What actually spoils a child, what actually
damages, injures, and destroys vital qualities in the child are the
other choices of parental behavior: punishment, separation, and
rejection. These experiences spoil a child's inborn sense of trust,
capacity to love, creativity, and potential for joy. Robbing a child of
these treasures is surely one of the most harmful acts a human can
perform.
"So the proof is in the pudding?"
Exactly. Adolf Hitler was frequently and severely
abused in childhood. As an adult, he expressed the anguish and pain of
those years in ways that brought about misery and suffering for
millions. By comparison, Albert Einstein was cherished by his parents.
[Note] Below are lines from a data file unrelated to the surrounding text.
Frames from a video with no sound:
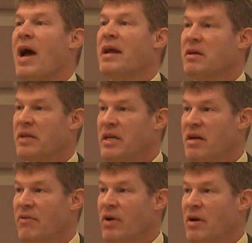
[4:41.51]
radically
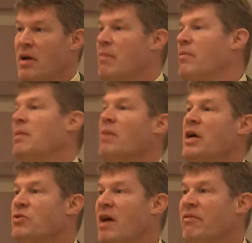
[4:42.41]
different. Men
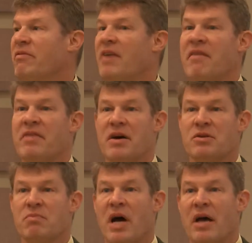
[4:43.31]
might travel
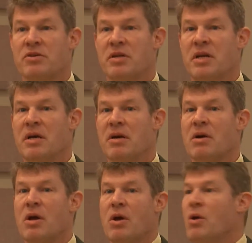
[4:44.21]
5,000 miles in a
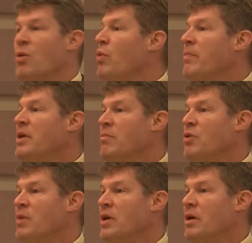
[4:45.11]
year. Women in
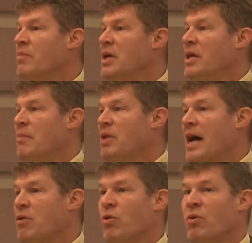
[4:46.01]
Bermuda, be they
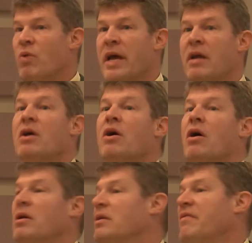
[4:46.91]
black or white,
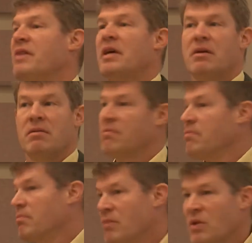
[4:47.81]
are living
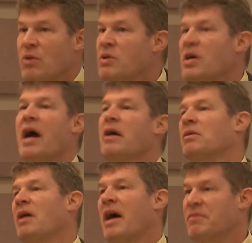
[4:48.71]
their
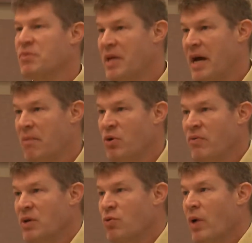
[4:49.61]
entire lives without
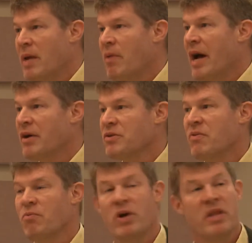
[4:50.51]
moving 20 miles
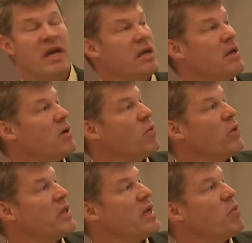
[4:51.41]
from where they
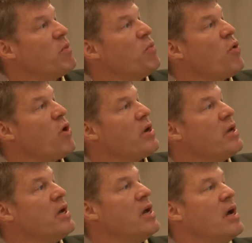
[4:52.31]
were born.
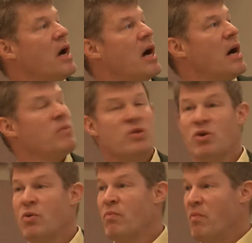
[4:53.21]

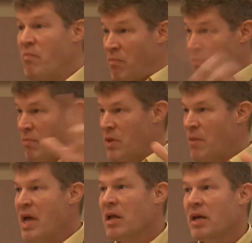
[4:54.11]
So
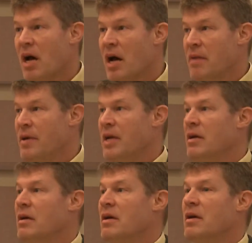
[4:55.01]
the male economy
His mother was accused of "spoiling" him. Yet Einstein became
not only one of the world's greatest scientists, but a most gentle,
caring man, deeply concerned about social issues.
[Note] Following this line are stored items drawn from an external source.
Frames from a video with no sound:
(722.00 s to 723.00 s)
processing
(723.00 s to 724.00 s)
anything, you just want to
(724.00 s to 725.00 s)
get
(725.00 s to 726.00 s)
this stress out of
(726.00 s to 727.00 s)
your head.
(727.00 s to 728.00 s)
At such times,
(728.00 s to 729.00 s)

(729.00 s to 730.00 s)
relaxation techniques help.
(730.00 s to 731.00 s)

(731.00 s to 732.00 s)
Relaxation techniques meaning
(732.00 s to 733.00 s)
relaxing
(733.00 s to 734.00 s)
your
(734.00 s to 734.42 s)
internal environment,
"Where do I find the kind of information
which helped you?"
Read Compleat Mother, Empathic Parenting, or
Mothering magazines. Talk with midwives. Meet with caring mothers
in La Leche League and other breastfeeding support groups. Read books by
Alice Miller, Joseph Chilton Pearce, Tine Thevenin, and John Holt.
Meditate and listen to what your heart tells you. Truly believe that
your baby will let you know what is right... and what is wrong.
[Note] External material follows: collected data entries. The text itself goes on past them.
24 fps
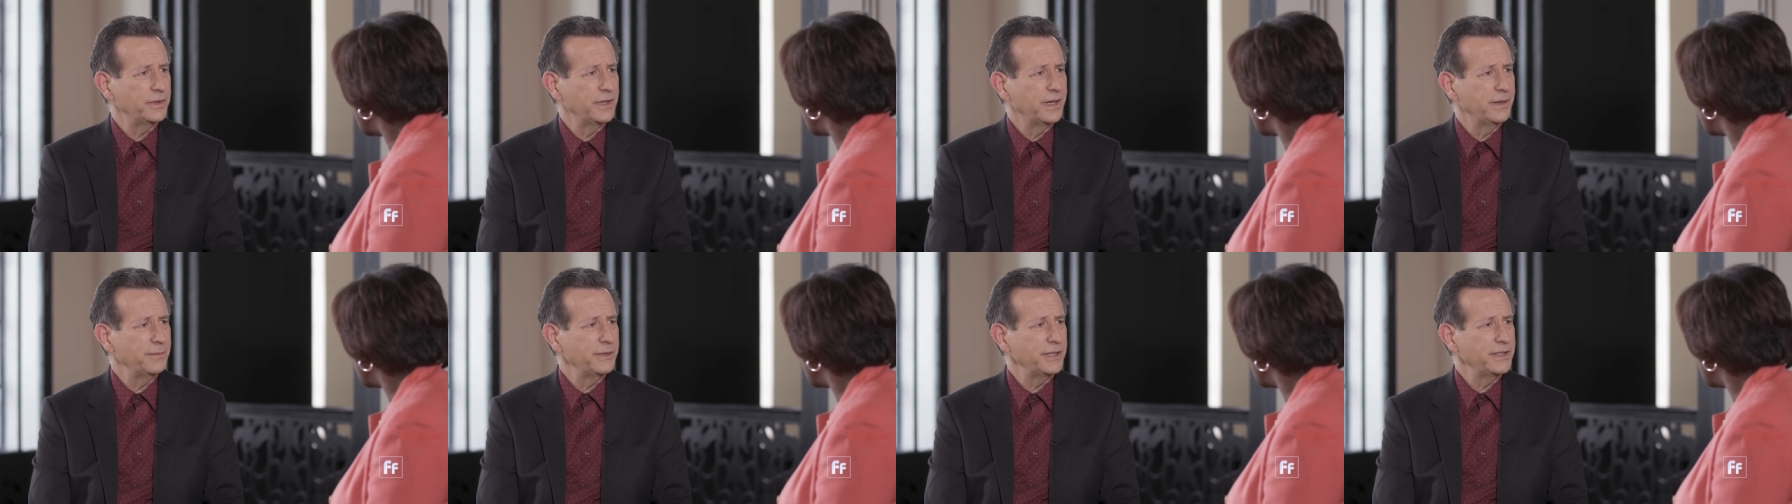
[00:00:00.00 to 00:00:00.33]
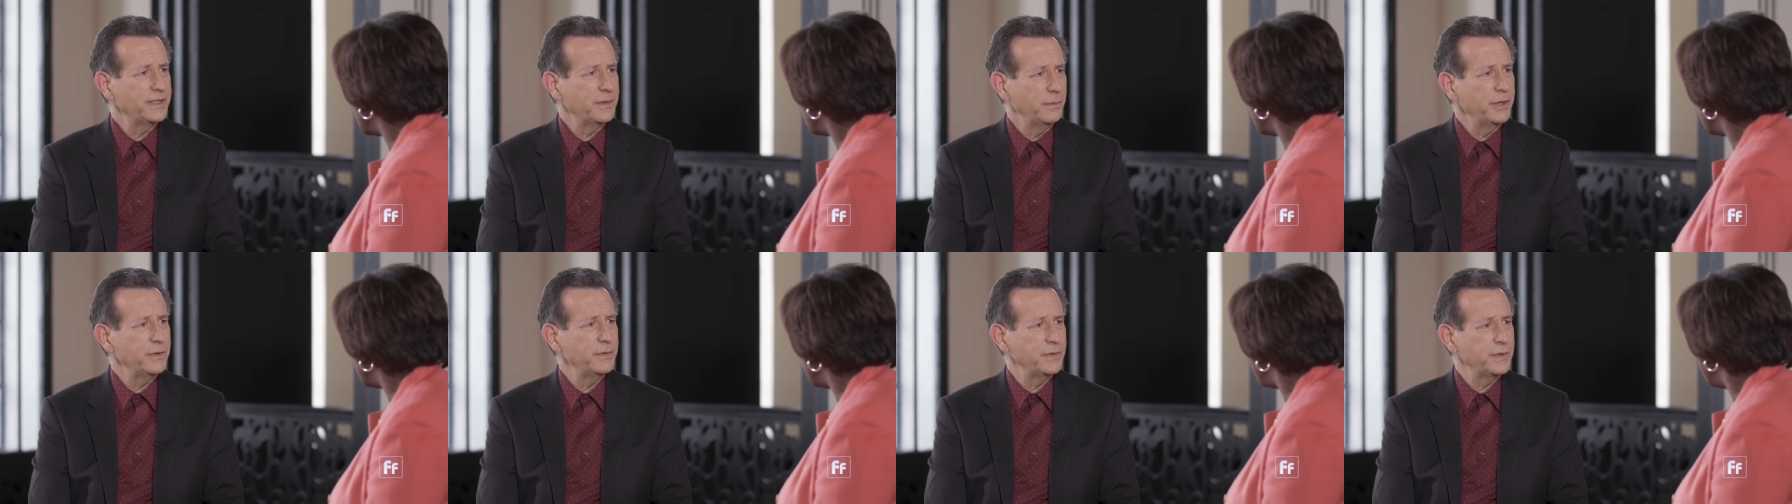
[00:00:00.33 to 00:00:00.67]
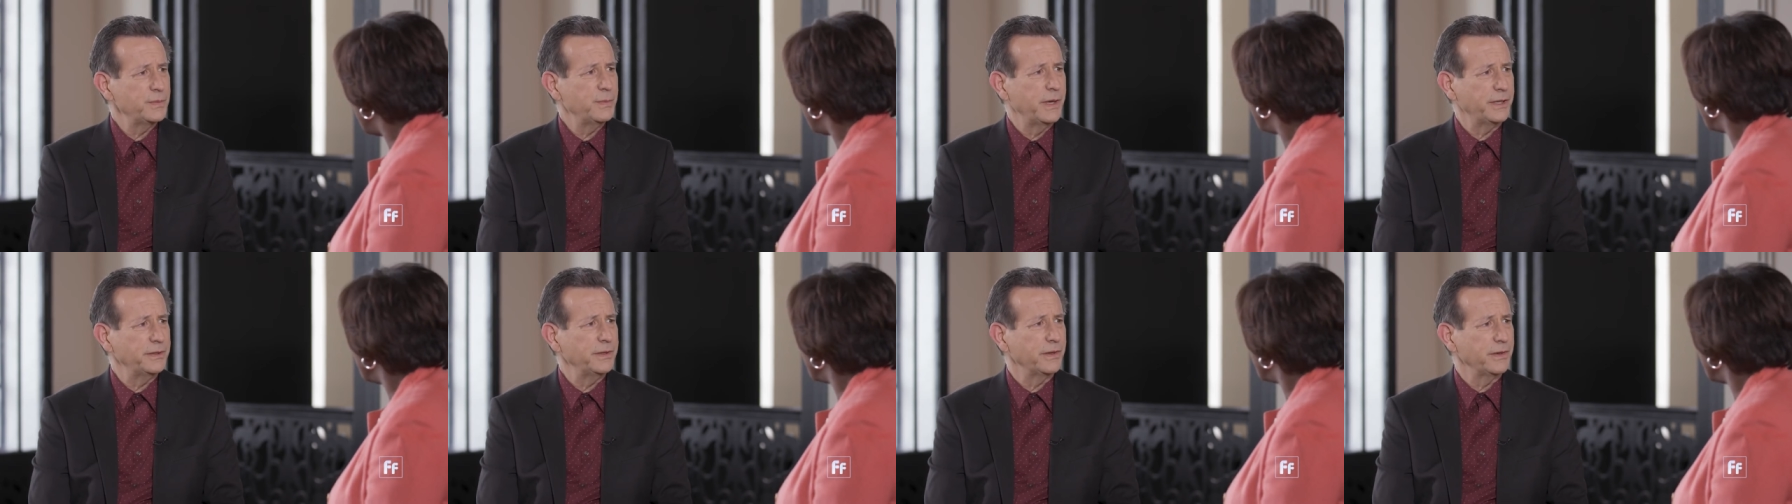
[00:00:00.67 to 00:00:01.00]
I mean, somebody who's
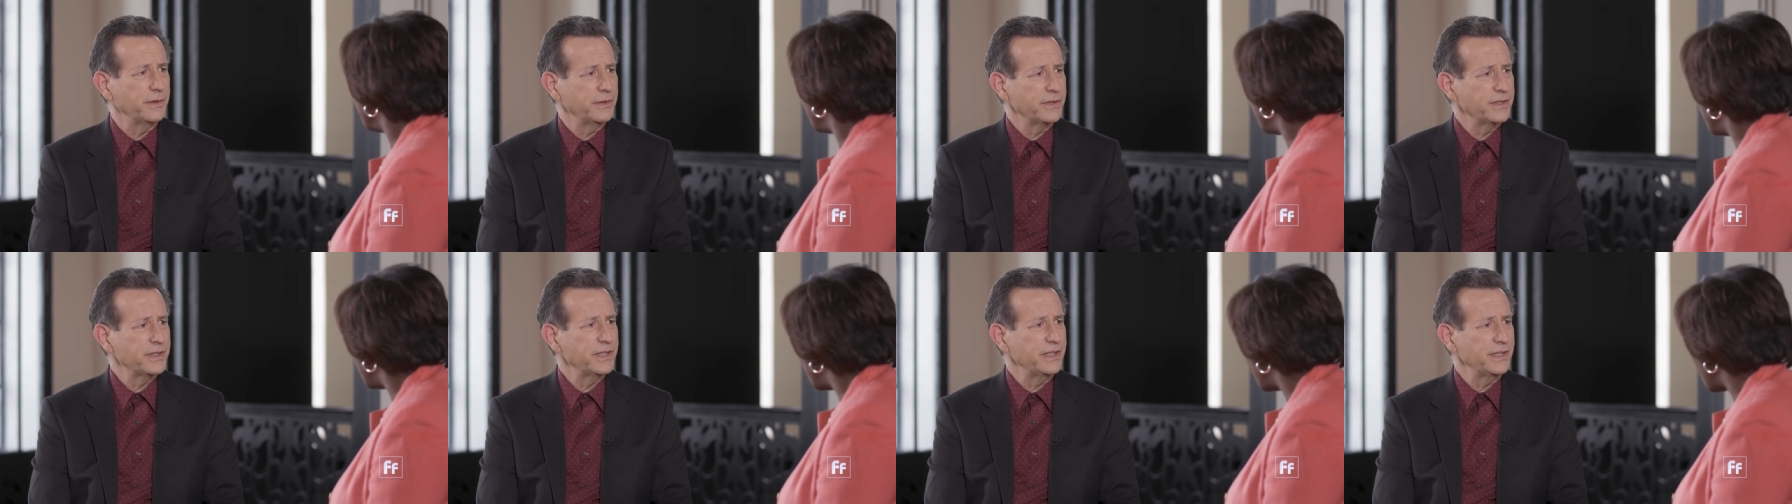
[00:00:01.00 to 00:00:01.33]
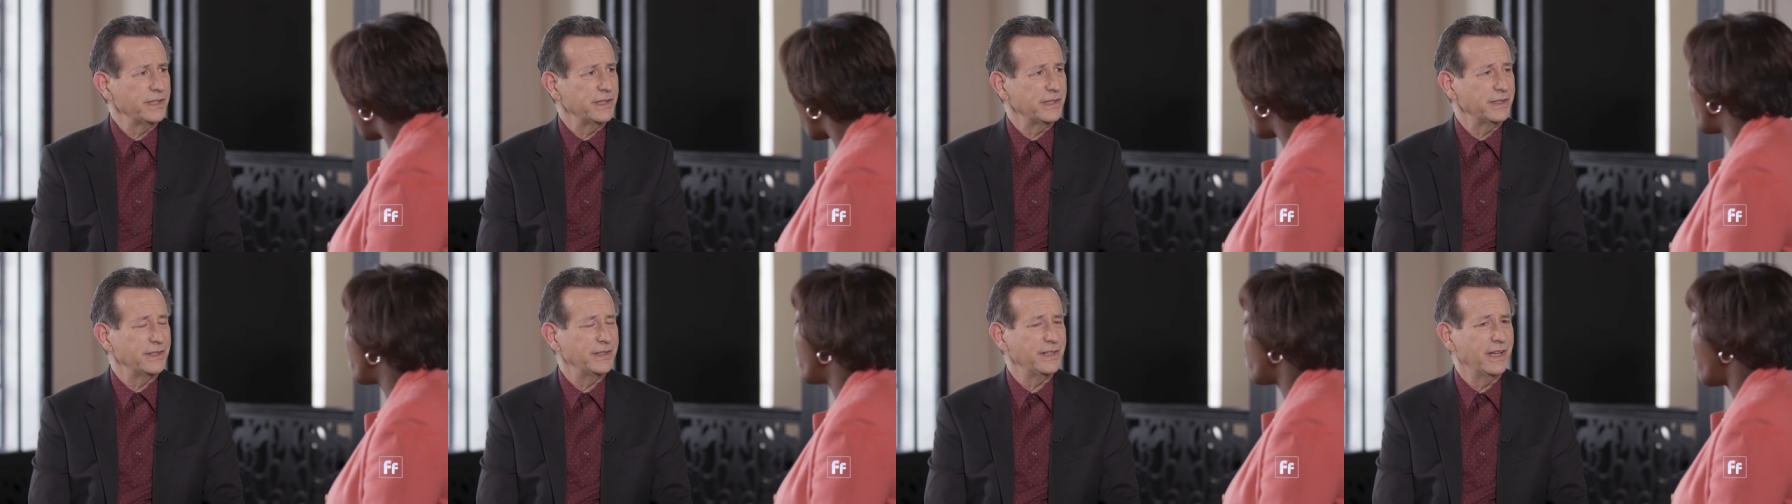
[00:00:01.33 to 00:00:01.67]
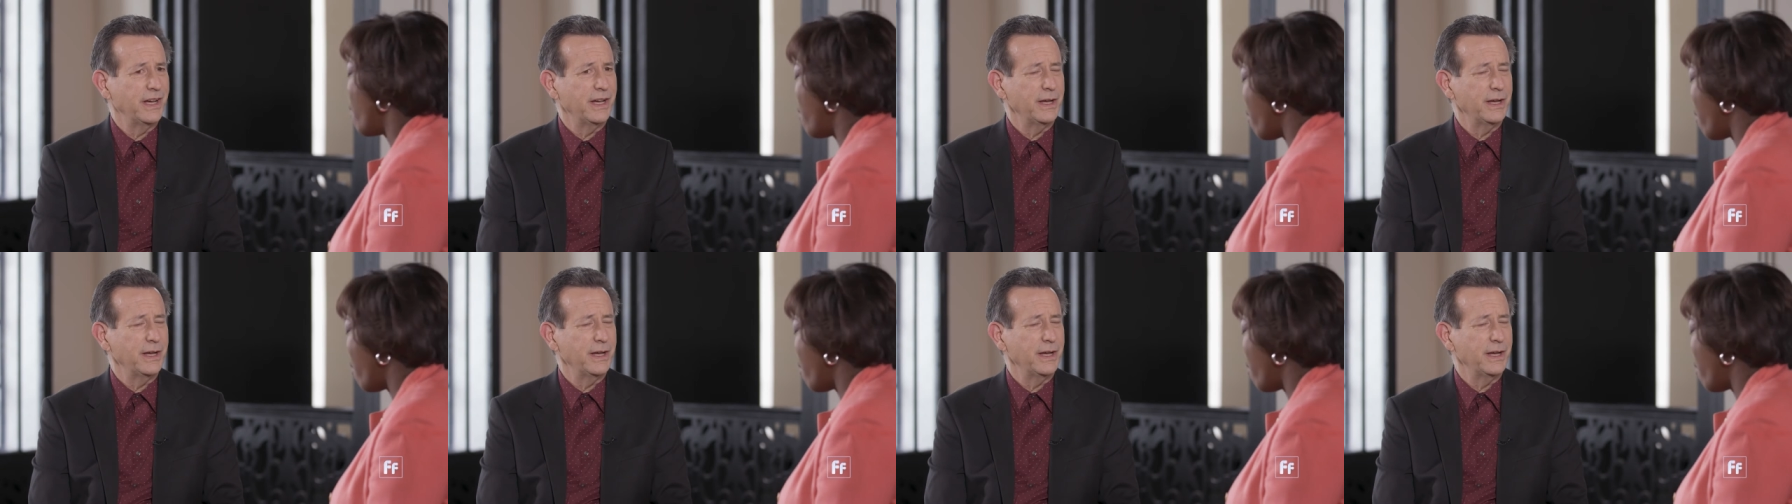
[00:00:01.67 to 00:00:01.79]
been there and seen it, mm-hmm.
"How can a baby tell me this?"
Babies come into the world with perfect love and
trust. They do not suspect, mistrust, play mind games, doubt motives, or
in any way cloud communication unless and until this trust is betrayed
by such painful experiences as punishment, rejection, and separation. A
baby's smiles and tears are the most potent form of communication on
this planet.
"What about the mistakes I've already
made?"
There are no perfect parents. While we have all
made mistakes, punishing ourselves is no more effective or reasonable
than punishing our children. Loving ourselves and understanding that we
have done as well as we could have with the information and inner
strength we had at that moment, is as important as loving and
understanding our children. All we can do is put forth the love that we
feel, recognize the critical importance of parenting, and continue to
discover compassionate ways of relating to the children we are blessed
with.
"What are the most important things a
parent should know?"
Two things: First, in our society, it is assumed
that children and adults, for some unexplained reason, operate on two
separate and distinct principles of behavior. We adults know that we
behave at our best toward those who treat us with kindness, patience,
and understanding. Yet children are presumed to behave in the opposite
way; that is, behave best toward those who threaten, punish, and
humiliate them. If we try to pinpoint the age at which this mysterious
transformation from "children's principles of behavior" to
"adult principles of behavior" occurs, we are at a loss,
because there is no such transformation. There is no difference between
the "operating principles" of children and adults: we all
behave as well as we are treated.
The second important consideration is that
so-called "bad behavior" is really a blessing in disguise, as
it affords the best opportunity for learning about life. If punishment
is introduced at that point, this golden opportunity is lost, because
the child's attention is taken away from the matter at hand, and drawn
into feelings of humiliation, anger and revenge. Further, superficial
"good behavior" obtained through threats and punishment can
only take place until the child is old enough to fight back; angry
teenagers do not fall from the sky. But trust, kindness and empathy,
kept intact within the child from birth, and strengthened by parental
examples of those qualities, will last a lifetime.
"I see. It's all a matter of trusting
children, of recognizing that children may be less experienced and
smaller than we are, but that they are equally deserving of being
treated with dignity and respect. From newborns to centenarians, all
human beings behave as well as they are treated.
Precisely. In parenting, as in all human
relationships, let us give only love and love is all we will receive.